■ **WHAT TO PRODUCE**
Output, exactly and with no pictures, the line that contains "[0:02.70-0:03.60]" and every line that comes after it in the data below, the last one included.

■ **DATA SHOWN**
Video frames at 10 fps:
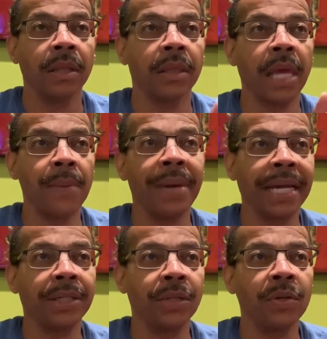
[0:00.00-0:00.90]
They
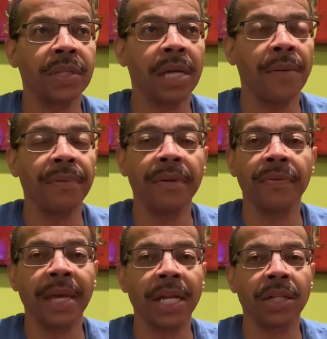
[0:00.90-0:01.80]
might do something
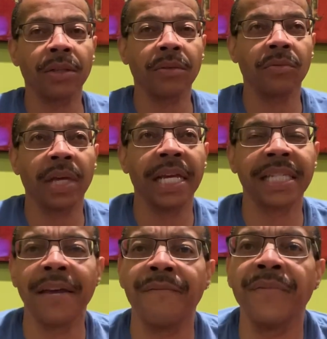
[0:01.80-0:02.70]
that it's
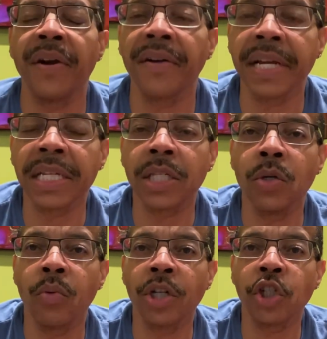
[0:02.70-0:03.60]
at variance to
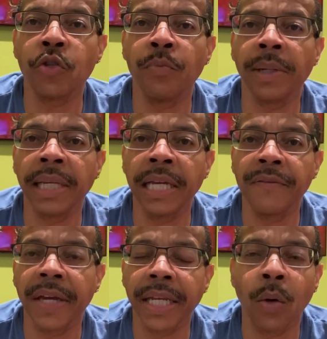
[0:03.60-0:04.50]
what you believe
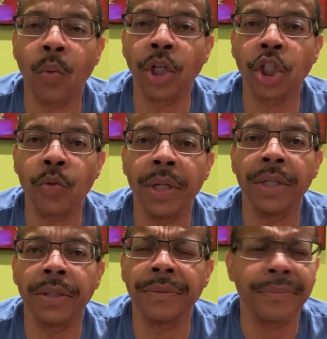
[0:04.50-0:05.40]
in and what you would
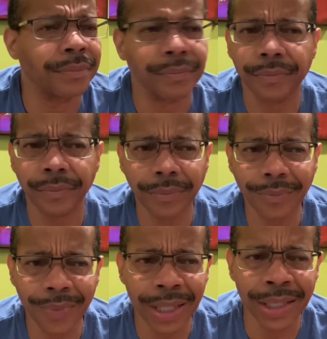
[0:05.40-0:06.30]
do.
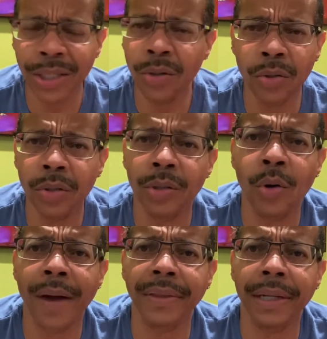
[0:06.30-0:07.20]
Don't go
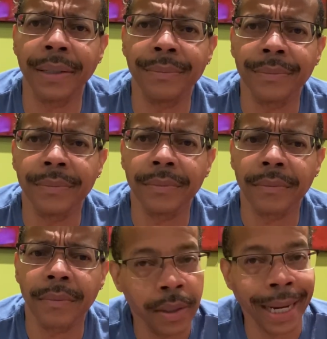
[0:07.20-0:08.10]
after them.
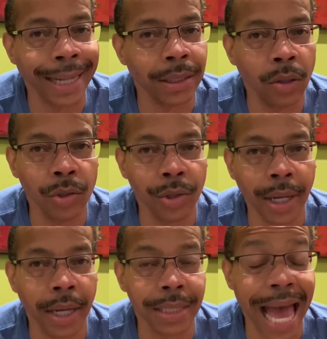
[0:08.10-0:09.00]
Now, I told you
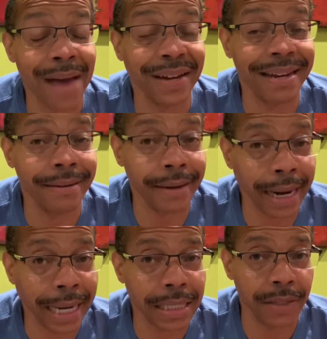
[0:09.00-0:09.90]
guys, I have a
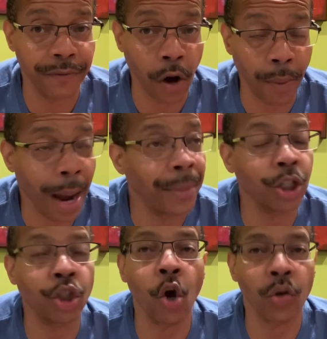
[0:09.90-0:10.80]
nasty vulgar. I'm a
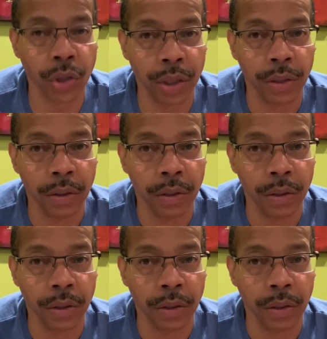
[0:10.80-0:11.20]
jokester.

■ **SOLUTION FOR THIS TASK**
[0:02.70-0:03.60]
at variance to
[0:03.60-0:04.50]
what you believe
[0:04.50-0:05.40]
in and what you would
[0:05.40-0:06.30]
do.
[0:06.30-0:07.20]
Don't go
[0:07.20-0:08.10]
after them.
[0:08.10-0:09.00]
Now, I told you
[0:09.00-0:09.90]
guys, I have a
[0:09.90-0:10.80]
nasty vulgar. I'm a
[0:10.80-0:11.20]
jokester.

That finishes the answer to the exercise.